Acne has always been a major problem with teenagers. Pimples have been described by teens as an embarrassing and nagging problem. With beauty business becoming a multi billion-dollar industry, every one wants a blemish less skin and a spotless complexion. Every year a new Indian girl wins an international beauty pageant and the focus now is on looking your best.

Pimples (acne) spoil the beautiful faces of many and severe acne is characterized by pustular sores and scarring. Only two major therapies are available at the movement to treat them - antibiotics and vitamin A. Both treatments have side effects. Vitamin A therapy in particular has been linked to birth defects, so must be prescribed with caution in women of childbearing age.

Commonly used antibiotics like erythromycin and tetracycline are now becoming increasingly powerless against acne causing skin bacteria - Propionibacterium acnes. Researchers led by Dr. Carl Erik Nord of the Karolinska Institute in Stockholm, Sweden studied this growing antibiotic resistance on the part of P.acnes and have opined that the used of antibiotics to treat acne should be restricted and other regimens should be tested. The findings were presented on May 23rd at the annual meeting of the American Society of Microbiology.

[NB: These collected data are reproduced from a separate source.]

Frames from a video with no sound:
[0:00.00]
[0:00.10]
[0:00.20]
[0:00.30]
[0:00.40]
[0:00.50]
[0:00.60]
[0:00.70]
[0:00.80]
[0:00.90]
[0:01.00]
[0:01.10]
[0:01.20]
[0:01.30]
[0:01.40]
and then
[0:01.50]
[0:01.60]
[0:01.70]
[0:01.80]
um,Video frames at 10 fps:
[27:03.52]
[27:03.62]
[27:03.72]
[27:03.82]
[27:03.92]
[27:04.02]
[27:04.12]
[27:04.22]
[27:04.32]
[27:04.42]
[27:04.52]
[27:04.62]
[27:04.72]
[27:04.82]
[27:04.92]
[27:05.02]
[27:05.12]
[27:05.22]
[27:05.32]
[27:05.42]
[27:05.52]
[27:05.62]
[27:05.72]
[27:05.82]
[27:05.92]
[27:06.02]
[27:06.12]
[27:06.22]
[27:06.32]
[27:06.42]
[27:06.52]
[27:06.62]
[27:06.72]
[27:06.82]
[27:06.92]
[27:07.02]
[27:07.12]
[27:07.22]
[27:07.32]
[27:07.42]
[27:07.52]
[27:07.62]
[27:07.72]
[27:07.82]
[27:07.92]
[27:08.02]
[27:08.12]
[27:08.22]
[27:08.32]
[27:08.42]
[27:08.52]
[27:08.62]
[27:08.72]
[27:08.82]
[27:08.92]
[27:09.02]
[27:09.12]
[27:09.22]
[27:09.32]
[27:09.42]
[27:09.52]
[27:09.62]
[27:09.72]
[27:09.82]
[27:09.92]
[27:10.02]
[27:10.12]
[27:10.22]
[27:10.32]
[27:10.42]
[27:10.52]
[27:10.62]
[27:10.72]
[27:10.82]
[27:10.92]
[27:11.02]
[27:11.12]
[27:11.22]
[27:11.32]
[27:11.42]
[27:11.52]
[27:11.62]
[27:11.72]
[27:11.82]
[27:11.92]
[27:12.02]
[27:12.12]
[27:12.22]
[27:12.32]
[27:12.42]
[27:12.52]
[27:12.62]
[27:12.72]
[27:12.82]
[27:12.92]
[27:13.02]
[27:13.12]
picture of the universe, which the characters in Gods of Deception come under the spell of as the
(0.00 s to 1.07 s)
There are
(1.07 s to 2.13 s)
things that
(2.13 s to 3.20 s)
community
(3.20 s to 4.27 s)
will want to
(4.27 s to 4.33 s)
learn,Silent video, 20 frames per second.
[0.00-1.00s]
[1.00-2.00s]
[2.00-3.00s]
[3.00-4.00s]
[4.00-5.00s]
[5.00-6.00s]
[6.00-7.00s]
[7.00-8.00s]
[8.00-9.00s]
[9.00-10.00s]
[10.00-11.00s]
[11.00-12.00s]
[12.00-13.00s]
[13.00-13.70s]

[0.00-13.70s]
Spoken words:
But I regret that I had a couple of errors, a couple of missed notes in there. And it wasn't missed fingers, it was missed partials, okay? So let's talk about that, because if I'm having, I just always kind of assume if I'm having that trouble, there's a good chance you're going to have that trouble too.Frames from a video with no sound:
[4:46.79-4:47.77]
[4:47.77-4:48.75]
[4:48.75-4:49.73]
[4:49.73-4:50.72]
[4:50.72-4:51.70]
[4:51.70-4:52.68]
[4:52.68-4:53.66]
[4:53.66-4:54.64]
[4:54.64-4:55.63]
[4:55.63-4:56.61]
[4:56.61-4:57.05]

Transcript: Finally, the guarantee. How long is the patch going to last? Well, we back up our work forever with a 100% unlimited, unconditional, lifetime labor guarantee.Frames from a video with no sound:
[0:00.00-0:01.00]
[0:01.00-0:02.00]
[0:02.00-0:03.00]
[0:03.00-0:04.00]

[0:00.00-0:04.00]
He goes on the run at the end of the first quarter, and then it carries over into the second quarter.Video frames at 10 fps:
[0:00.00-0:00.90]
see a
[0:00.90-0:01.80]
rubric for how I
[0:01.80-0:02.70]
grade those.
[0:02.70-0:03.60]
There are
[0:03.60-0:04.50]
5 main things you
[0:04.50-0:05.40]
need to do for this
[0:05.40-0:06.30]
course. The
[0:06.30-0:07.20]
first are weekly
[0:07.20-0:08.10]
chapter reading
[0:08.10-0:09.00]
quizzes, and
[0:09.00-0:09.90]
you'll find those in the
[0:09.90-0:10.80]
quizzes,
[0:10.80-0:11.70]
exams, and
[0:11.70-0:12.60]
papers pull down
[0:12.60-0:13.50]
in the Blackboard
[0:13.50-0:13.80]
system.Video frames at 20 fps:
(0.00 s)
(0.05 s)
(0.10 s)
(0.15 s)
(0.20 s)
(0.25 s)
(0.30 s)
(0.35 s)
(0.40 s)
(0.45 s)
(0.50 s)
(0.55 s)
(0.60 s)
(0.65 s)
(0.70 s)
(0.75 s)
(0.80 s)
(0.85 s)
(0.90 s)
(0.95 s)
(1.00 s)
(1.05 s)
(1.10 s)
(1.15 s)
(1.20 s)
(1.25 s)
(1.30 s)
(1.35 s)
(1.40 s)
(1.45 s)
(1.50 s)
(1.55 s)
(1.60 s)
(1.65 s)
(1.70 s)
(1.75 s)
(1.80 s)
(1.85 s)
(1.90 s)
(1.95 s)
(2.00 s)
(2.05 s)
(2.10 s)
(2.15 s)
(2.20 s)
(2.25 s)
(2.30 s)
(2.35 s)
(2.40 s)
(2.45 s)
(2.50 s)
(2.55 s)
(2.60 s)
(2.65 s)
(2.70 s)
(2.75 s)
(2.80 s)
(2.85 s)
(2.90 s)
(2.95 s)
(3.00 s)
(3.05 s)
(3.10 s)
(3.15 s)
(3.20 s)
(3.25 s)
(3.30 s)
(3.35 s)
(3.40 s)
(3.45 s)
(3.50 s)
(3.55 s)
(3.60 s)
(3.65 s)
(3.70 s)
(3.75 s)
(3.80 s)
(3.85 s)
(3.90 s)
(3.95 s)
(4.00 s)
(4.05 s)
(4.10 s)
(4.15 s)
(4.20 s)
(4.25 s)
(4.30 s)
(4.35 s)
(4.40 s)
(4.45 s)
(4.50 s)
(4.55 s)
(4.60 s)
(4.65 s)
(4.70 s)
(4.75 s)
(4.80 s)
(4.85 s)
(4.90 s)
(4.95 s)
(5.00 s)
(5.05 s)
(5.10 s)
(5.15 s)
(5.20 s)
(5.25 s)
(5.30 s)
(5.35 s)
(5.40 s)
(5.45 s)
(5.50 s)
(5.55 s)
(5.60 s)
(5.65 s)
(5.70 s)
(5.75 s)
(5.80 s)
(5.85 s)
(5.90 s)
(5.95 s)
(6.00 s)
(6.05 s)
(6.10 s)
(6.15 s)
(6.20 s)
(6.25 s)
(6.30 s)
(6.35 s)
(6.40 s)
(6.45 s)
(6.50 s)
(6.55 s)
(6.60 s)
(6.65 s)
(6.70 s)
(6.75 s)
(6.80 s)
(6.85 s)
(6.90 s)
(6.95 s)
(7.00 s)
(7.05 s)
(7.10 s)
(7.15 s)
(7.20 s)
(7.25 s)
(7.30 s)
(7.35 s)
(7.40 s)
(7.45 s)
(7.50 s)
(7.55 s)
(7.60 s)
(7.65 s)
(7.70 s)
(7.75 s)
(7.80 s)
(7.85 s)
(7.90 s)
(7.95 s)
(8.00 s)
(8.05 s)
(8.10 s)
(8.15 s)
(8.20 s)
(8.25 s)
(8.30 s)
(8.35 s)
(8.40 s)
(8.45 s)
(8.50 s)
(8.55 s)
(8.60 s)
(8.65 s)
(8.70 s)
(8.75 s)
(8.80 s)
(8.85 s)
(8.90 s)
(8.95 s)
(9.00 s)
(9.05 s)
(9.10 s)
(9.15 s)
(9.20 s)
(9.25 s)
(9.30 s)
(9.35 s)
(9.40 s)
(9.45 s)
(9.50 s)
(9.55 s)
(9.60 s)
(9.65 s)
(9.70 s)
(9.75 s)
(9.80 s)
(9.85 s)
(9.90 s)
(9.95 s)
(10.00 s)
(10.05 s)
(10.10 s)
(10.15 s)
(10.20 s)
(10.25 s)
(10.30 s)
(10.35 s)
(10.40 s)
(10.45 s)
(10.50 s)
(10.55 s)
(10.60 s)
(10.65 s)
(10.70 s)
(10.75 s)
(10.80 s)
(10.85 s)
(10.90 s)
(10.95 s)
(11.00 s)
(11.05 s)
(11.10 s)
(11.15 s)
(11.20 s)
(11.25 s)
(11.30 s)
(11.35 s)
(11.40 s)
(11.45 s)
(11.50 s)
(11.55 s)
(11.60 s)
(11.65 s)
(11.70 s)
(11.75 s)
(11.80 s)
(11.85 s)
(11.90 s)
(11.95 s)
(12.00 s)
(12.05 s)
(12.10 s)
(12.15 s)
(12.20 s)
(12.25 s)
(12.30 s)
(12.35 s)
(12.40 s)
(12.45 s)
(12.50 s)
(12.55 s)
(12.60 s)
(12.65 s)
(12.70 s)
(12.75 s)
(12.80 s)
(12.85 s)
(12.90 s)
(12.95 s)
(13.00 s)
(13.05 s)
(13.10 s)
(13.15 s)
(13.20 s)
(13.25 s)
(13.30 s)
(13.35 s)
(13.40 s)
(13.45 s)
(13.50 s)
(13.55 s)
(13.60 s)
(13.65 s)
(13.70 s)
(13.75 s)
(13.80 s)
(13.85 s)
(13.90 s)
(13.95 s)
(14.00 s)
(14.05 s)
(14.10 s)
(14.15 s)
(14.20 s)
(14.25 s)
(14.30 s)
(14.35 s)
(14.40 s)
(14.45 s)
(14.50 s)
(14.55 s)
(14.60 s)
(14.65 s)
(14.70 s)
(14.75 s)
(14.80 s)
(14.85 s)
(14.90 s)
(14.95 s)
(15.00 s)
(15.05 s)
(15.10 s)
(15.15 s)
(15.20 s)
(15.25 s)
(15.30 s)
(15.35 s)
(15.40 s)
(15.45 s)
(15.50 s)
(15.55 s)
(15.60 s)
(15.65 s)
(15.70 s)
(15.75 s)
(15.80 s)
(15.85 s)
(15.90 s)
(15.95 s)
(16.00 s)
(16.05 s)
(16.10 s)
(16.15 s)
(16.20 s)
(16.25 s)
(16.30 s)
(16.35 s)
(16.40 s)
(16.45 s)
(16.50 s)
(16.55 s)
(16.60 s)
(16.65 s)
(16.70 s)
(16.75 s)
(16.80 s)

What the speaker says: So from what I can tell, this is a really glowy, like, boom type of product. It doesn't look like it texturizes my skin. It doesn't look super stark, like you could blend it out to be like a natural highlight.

The implication of these findings is that at some point in the future, antibiotics could become useless in the fight against acne. Dr. Nord and his team recommend, that dermatologists should closely monitor the drug resistance of bacterium as they treat individual patients. If resistance to a particular drug develops, the physician should consider switching the patient to an alternate antibiotic or an alternate therapy.

The scientists are also probing the possibility of harnessing a therapeutic vaccine to prevent acne. If successful, this can prove to be an effective solution for millions of patients, most of them teenagers, suffering from physical and psych ological trauma of severe acne.